# Serve OPT-30b on SageMaker with DeepSpeed Container without custom inference code.


---

This notebook's CI test result for us-west-2 is as follows. CI test results in other regions can be found at the end of the notebook. 

![This us-west-2 badge failed to load. Check your device's internet connectivity, otherwise the service is currently unavailable](https://prod.us-west-2.tcx-beacon.docs.aws.dev/sagemaker-nb/us-west-2/inference|nlp|realtime|llm|opt30b|djl_deepspeed_deploy_opt30b_no_custom_inference_code.ipynb)

---


In this notebook, we explore how to host a large language model on SageMaker using the latest container launched using from DeepSpeed and DJL. DJL provides for the serving framework while DeepSpeed is the key sharding library we leverage to enable hosting of large models.We use DJLServing as the model serving solution in this example. DJLServing is a high-performance universal model serving solution powered by the Deep Java Library (DJL) that is programming language agnostic. To learn more about DJL and DJLServing, you can refer to our recent blog post (https://aws.amazon.com/blogs/machine-learning/deploy-large-models-on-amazon-sagemaker-using-djlserving-and-deepspeed-model-parallel-inference/).

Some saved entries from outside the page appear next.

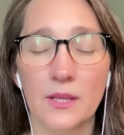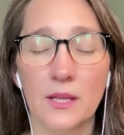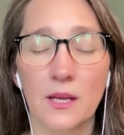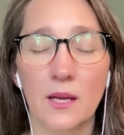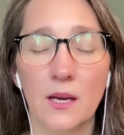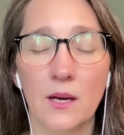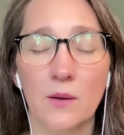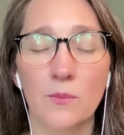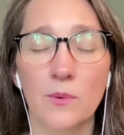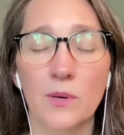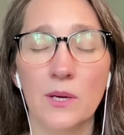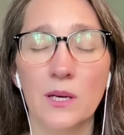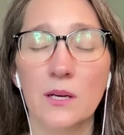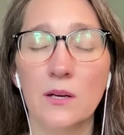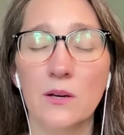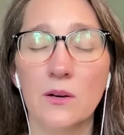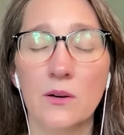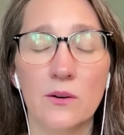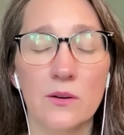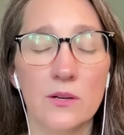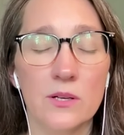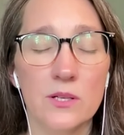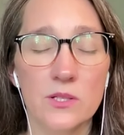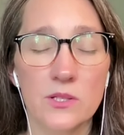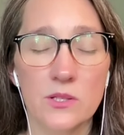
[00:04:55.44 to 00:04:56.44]
And I would
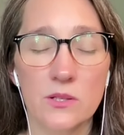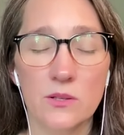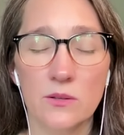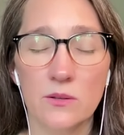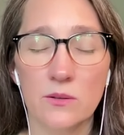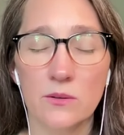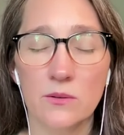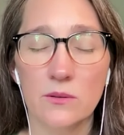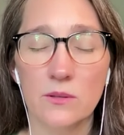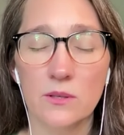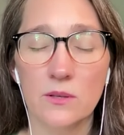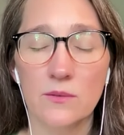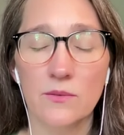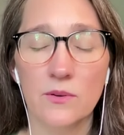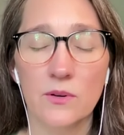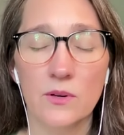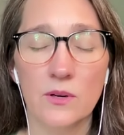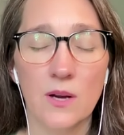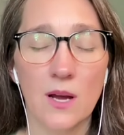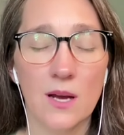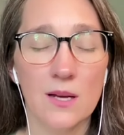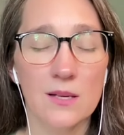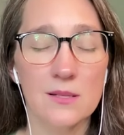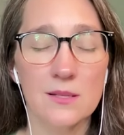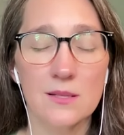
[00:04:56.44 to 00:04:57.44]
encourage you if you're
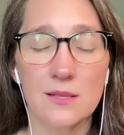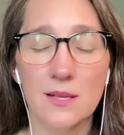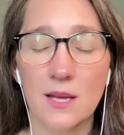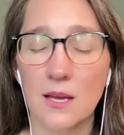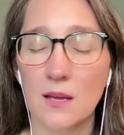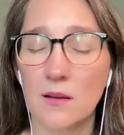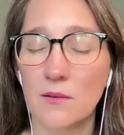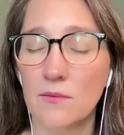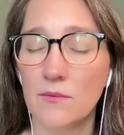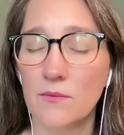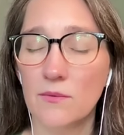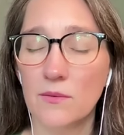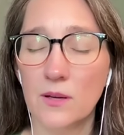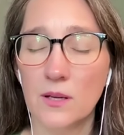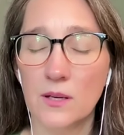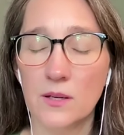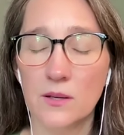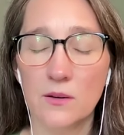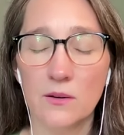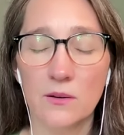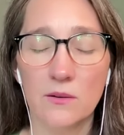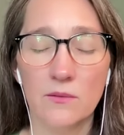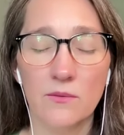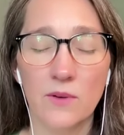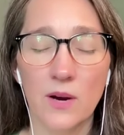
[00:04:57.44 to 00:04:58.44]
not safe
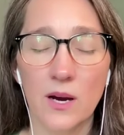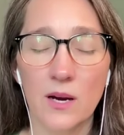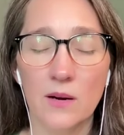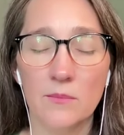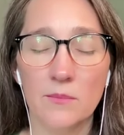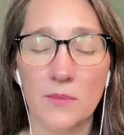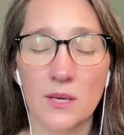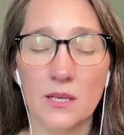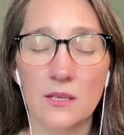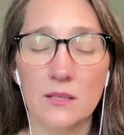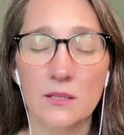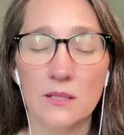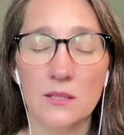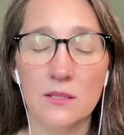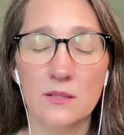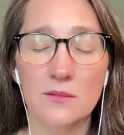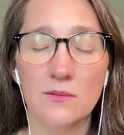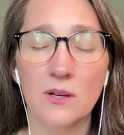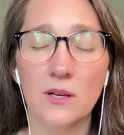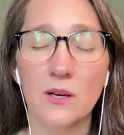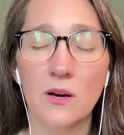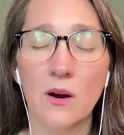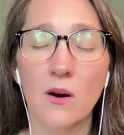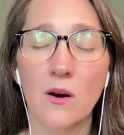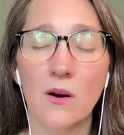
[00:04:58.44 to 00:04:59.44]
in your environment, it's
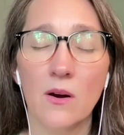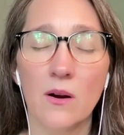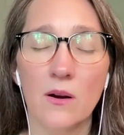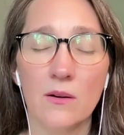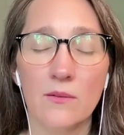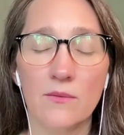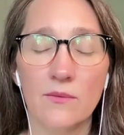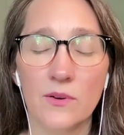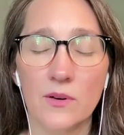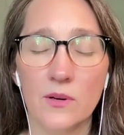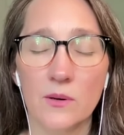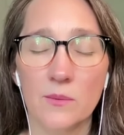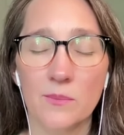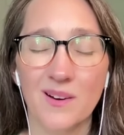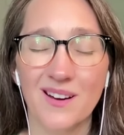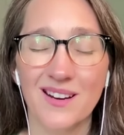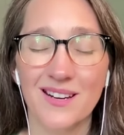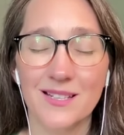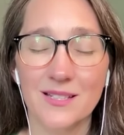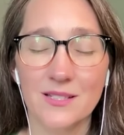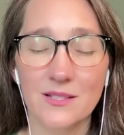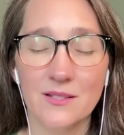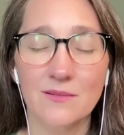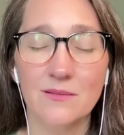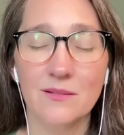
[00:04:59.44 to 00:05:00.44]
very hard for your
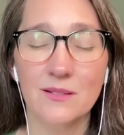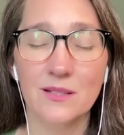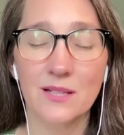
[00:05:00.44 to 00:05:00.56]
body to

Language models have recently exploded in both size and popularity. In 2018, BERT-large entered the scene and, with its 340M parameters and novel transformer architecture, set the standard on NLP task accuracy. Within just a few years, state-of-the-art NLP model size has grown by more than 500x with models such as OpenAI’s 175 billion parameter GPT-3 and similarly sized open source Bloom 176B raising the bar on NLP accuracy. This increase in the number of parameters is driven by the simple and empirically-demonstrated positive relationship between model size and accuracy: more is better. With easy access from models zoos such as Hugging Face and improved accuracy in NLP tasks such as classification and text generation, practitioners are increasingly reaching for these large models. However, deploying them can be a challenge because of their size.

Model parallelism can help deploy large models that would normally be too large for a single GPU. With model parallelism, we partition and distribute a model across multiple GPUs. Each GPU holds a different part of the model, resolving the memory capacity issue for the largest deep learning models with billions of parameters. This notebook uses tensor parallelism techniques which allow GPUs to work simultaneously on the same layer of a model and achieve low latency inference relative to a pipeline parallel solution.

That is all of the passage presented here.